Saturday, October 15, 2016

A Critical Look at the SDGs

After the Sustainable Development Goals (SDGs) were brought up in our last class discussion, I ran across an article in Lancet that attempted to quantify early progress in the health-related SDGs (GBD 2015 SDG Collaborators, 2016).  Measures from the Global Burden of Disease Study (GBD) of 2015 were used to quantify 33 SDG health indicators.  As you may know, the SDGs are composed of 17 primary goals, with 169 targets and 230 indicators, and will serve as the framework for development from 2015-2030.  In this study, an SDG index was developed to give an overall picture of health in each nation; the highest scoring included Iceland, Sweden, and Singapore, while the lowest were Central African Republic and Somalia (GBD 2015 SDG Collaborators, 2016).  Factors that could severely impact the SDG index score in a positive way included universal health care, family planning, and hygiene.  When comparing the SDG index (for health) to the Socio-demographic Index, a few countries proved surprising, either by having worse SDG progress than expected (Russia, India, and the U.S.) or better (Uruguay, Maldives, and Morocco) (GBD 2015 SDG Collaborators, 2016).

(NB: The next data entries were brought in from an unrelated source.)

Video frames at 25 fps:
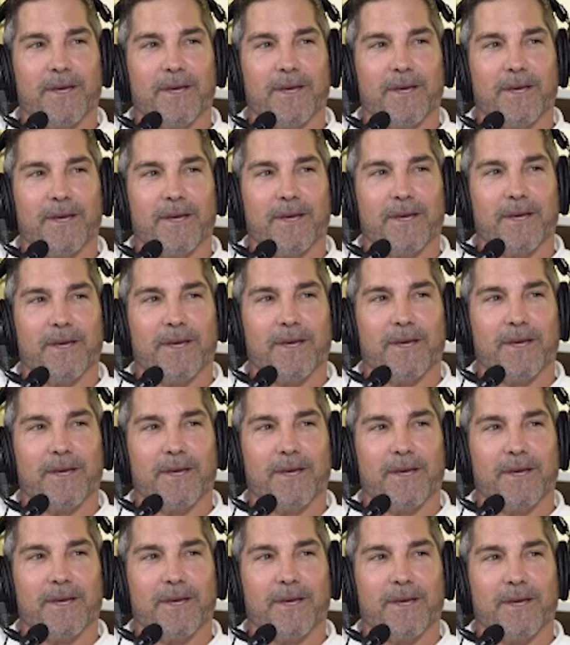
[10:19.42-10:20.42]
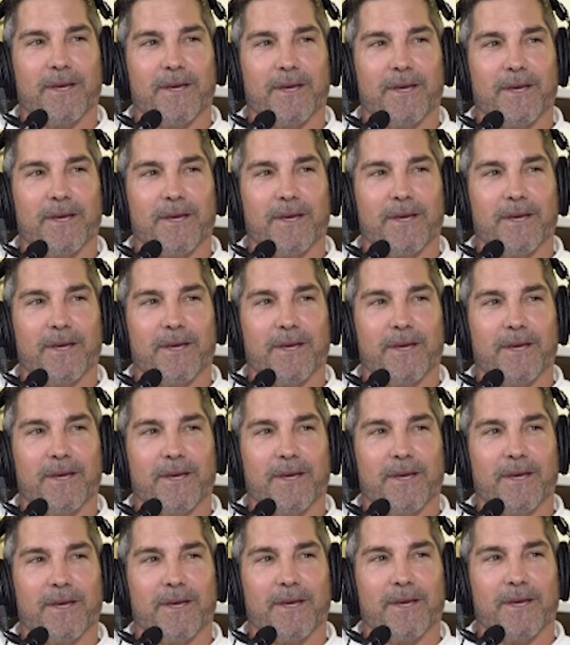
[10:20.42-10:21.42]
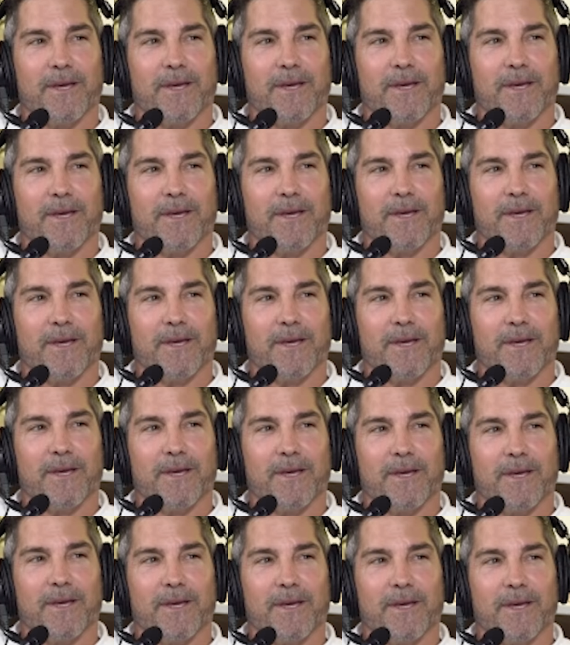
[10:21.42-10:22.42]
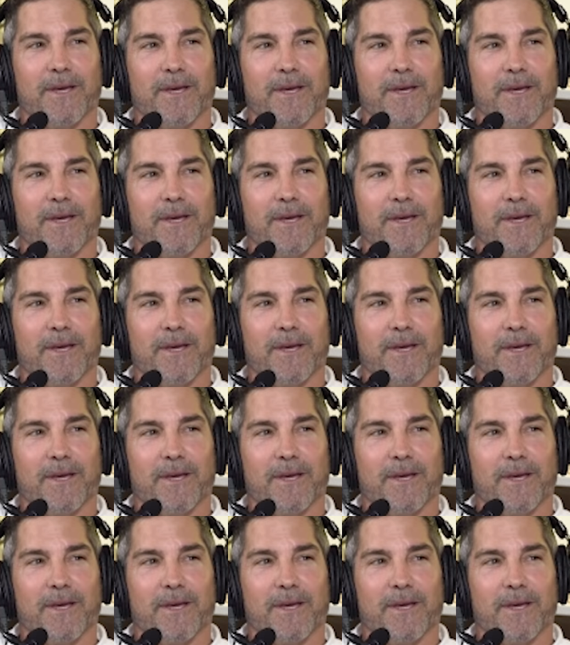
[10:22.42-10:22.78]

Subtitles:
The person shown says nothing.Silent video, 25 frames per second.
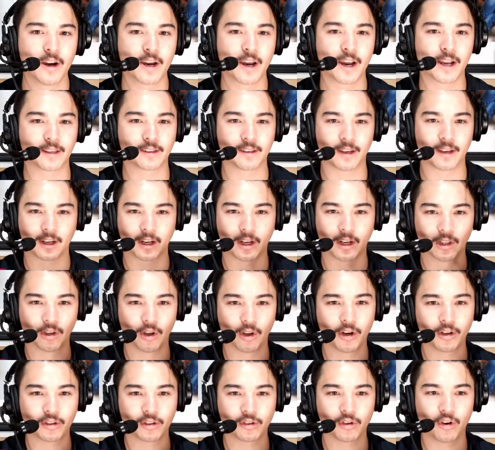It's like a
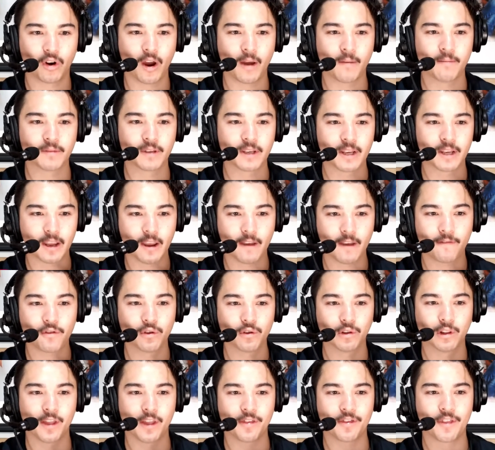lot of times, if
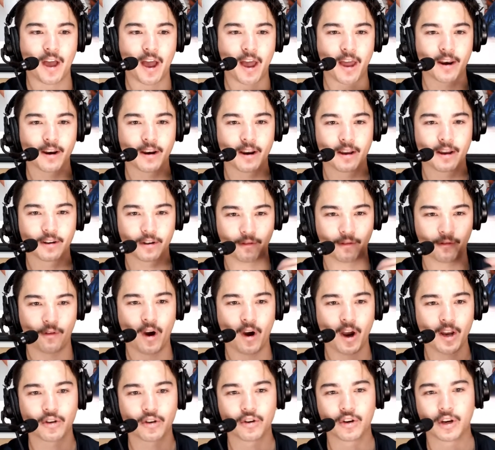you let that
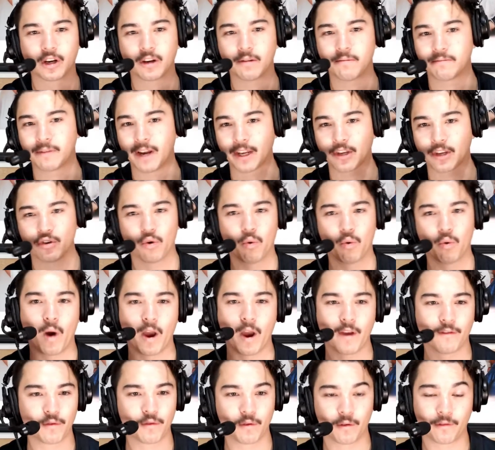define you, it can take you away
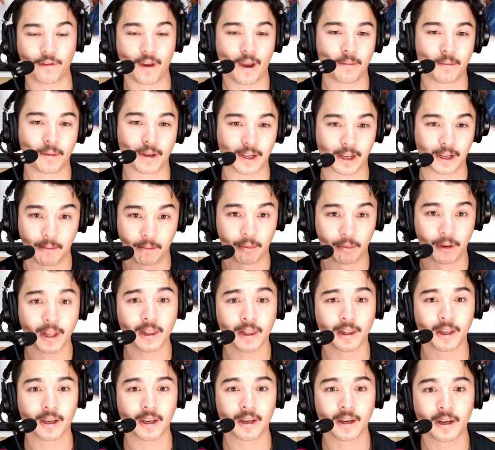from your family
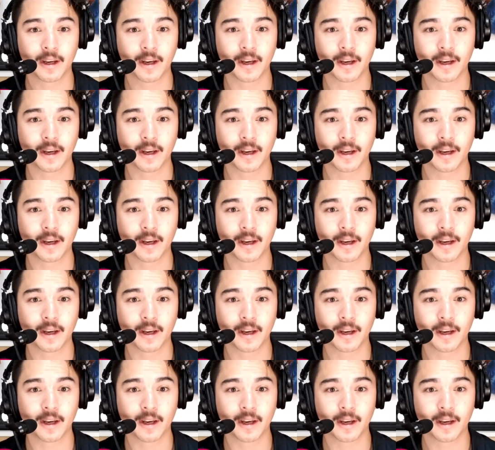completely,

While these numbers and indices and statistics can show interesting trends, criticism abounds for the convoluted structure of the SDGs.  William Easterly suggested SDG may as well stand for “senseless, dreamy, garbled” (Easterly, 2015).  He complains that much of the content is too vague and full of wishful thinking, and that by attempting to make such a wide range of topics a “priority”, it turns out that nothing is a priority.  Another slant of criticism is articulated in Devi Sridhar’s comment in response to the Lancet article I described above.  Sridhar realizes the importance of statistically significant results for the sake of maintaining aid funding, but she challenges the notion that the numbers always spell out the answer for developing nations, who all have their own development priorities that are not always reflected in the numeric representation of their struggle.  As she beautifully articulates, “This view raises a larger question of why heavily modelled numbers exported from Seattle or Washington, DC, USA, are taken as the benchmark for what poor people require, over their own voices, and whether global health has moved to such abstraction that statistical models, imputations, and programming no longer resonate with the reality of people's lives” (Sridhar 2016).

So what do you guys think?  Do the SDGs establish a strong framework for sustainable development, or do they lack clarity or priority?  How do you feel about the reliance on indices and data?  What role do these numbers have to play in relation to the voices of local people?


References:
Easterly, W. 2015. The SDGs should stand for senseless, dreamy garbled. Foreignpolicy.com. Accessible at http://foreignpolicy.com/2015/09/28/the-sdgs-are-utopian-and-worthless-mdgs-development-rise-of-the-rest/.

Sridhar, D. 2016. Making the SDGs useful: a Herculean task.  The Lancet 388;1453-1454.

GBD 2015 SDG Collaborators. 2016. Measuring the health-related Sustainable Development Goals in 188 countries: a baseline analysis from the Global Burden of Disease Study 2015.  The Lancet 388;1813-1850.